Böyle bir kanunun yapılması demokratik bir toplumda zorlayıcı bir sosyal ihtiyaç haline gelmiş olması şartını aramaktadır. Sınırlayıcı tedbir, zorlayıcı bir sosyal ihtiyacın varlığından kaynaklansa bile alınan sınırlayıcı tedbir ile korunan meşru amaç arasında bir orantı olup olmadığı da önemlidir234.

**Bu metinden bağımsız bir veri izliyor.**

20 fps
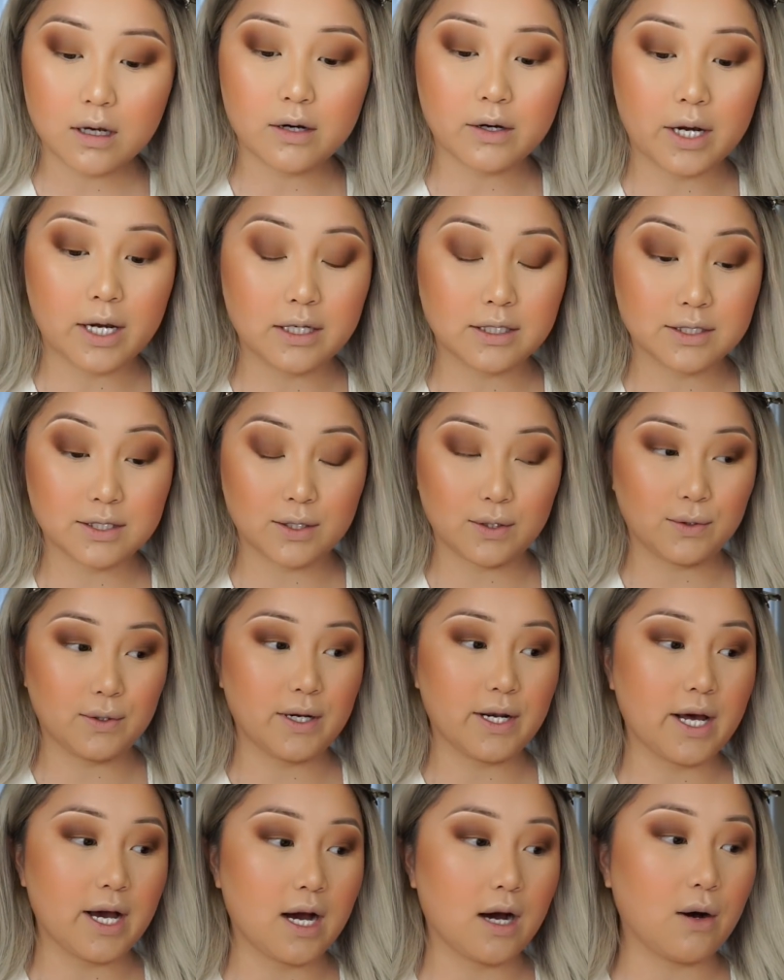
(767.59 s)
Okay, so
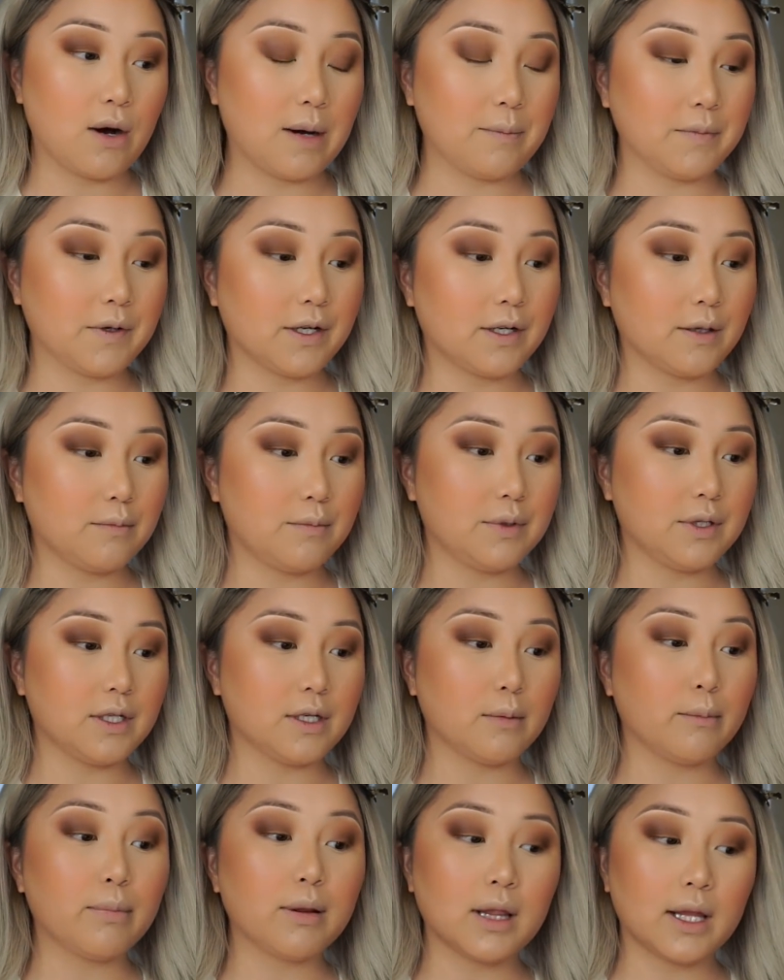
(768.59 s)
now I'm gonna be
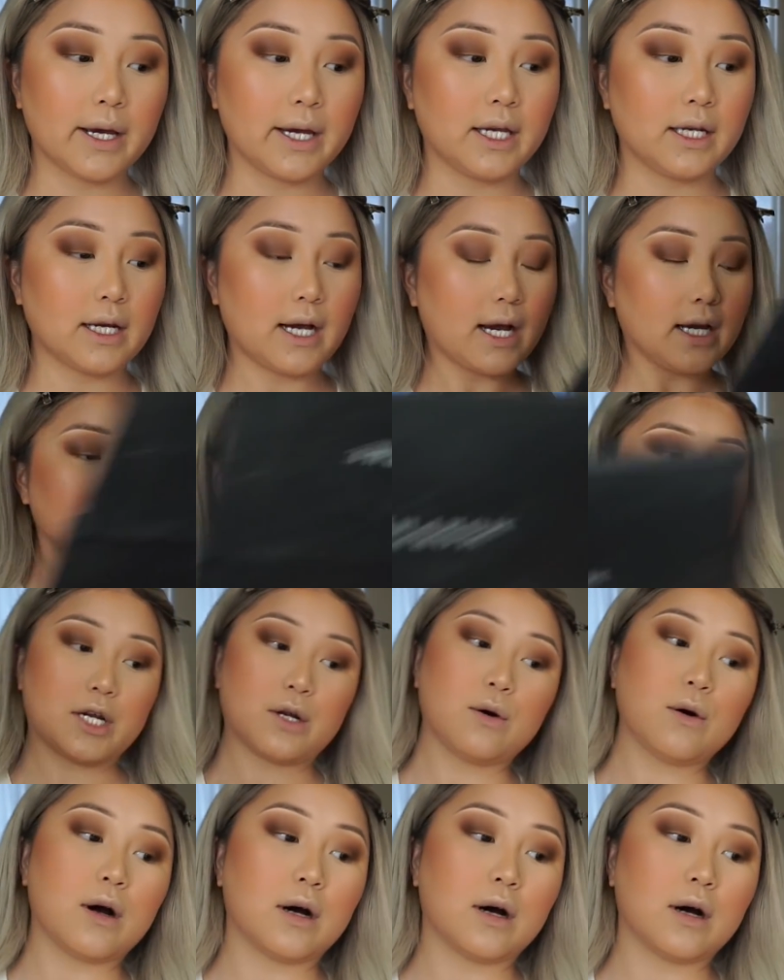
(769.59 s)
applying eyeshadow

Burada önem taşıyan bir husus da Anglo Amerikan hukuk sistemine dahil olan ülkeler açısından yasa kavramının ne anlama geleceğidir. Bu ülkelerde mahkeme içtihatları birinci derecede bağlayıcı hukuk kaynağı olduğundan, hakimin yarattığı hukuk ilke olarak yasa kavramı içerisinde değerlendirilebilmektedir 235. Yazılı olmayan içtihat hukuku, devletlerin uygulamak durumunda oldukları uluslararası hukuki yükümlülükler, kraliyet kararnameleri, olağanüstü durum kararnameleri ve belirli iç düzenlemeler gibi çeşitli ikincil kaynaklar kanun gibi kabul edilmektedir236.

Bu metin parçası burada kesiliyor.